Give back, exactly and with nothing else, the lines running from the one that contains "[0:00.00-0:01.00]" to the end of the entries below; do not include pictures.

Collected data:
=== Section Start ===
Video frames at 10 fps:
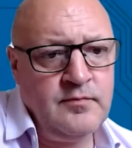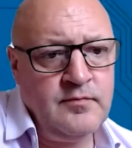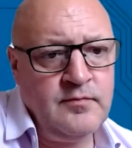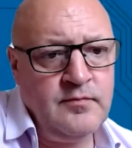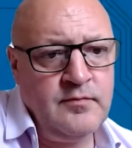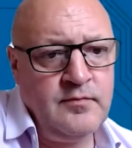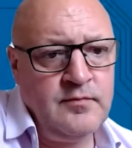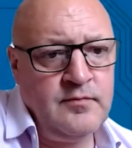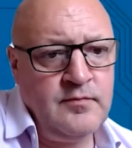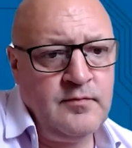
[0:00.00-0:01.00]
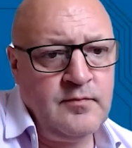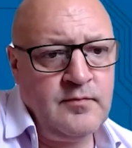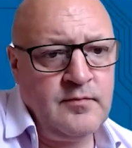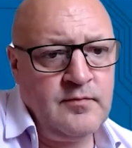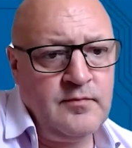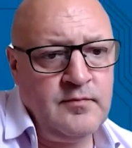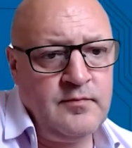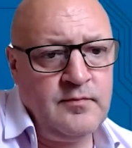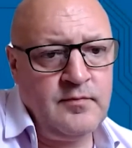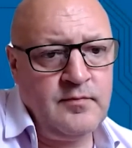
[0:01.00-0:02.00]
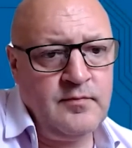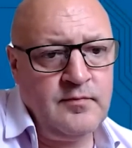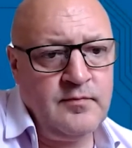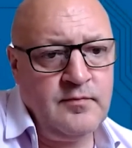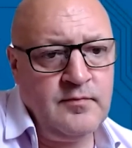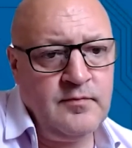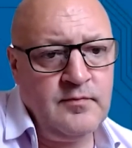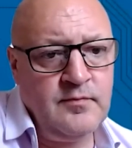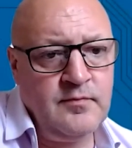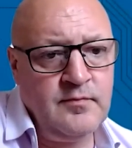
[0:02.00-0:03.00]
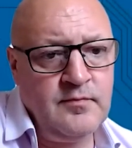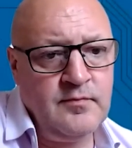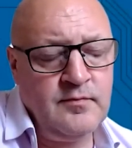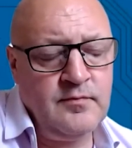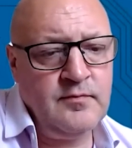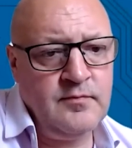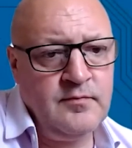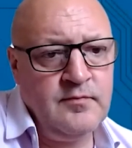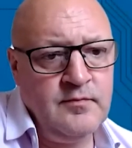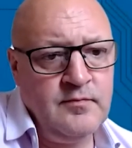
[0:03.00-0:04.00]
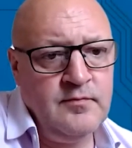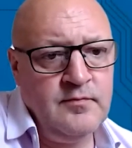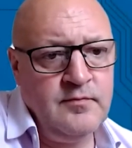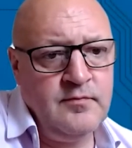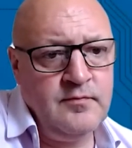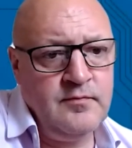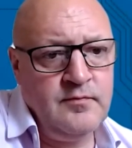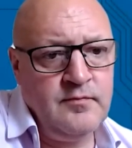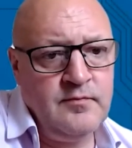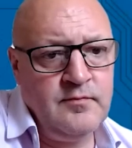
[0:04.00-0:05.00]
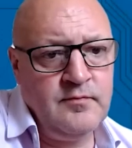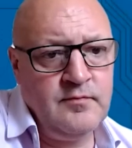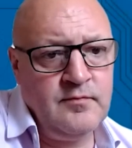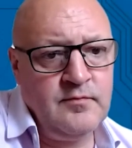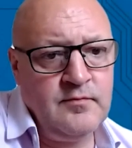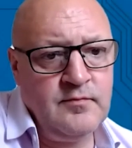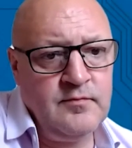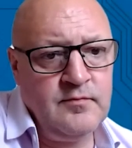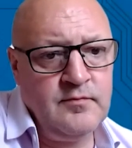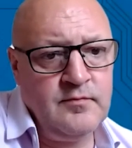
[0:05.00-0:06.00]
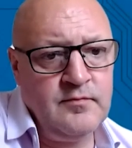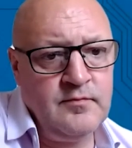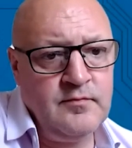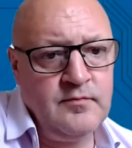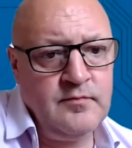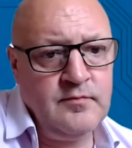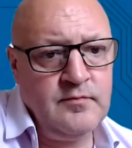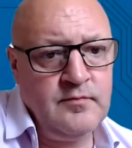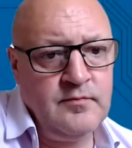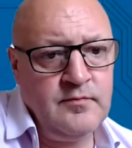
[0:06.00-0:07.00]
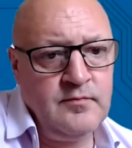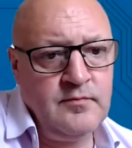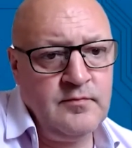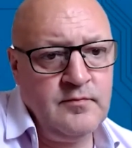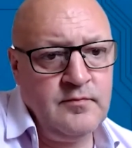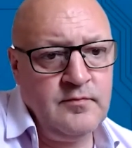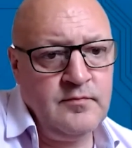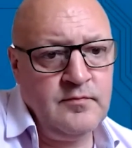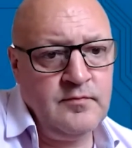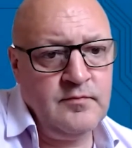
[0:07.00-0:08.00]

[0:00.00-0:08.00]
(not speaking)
=== Section End ===
▶ **RESULT**:
[0:00.00-0:01.00]
[0:01.00-0:02.00]
[0:02.00-0:03.00]
[0:03.00-0:04.00]
[0:04.00-0:05.00]
[0:05.00-0:06.00]
[0:06.00-0:07.00]
[0:07.00-0:08.00]

[0:00.00-0:08.00]
(not speaking)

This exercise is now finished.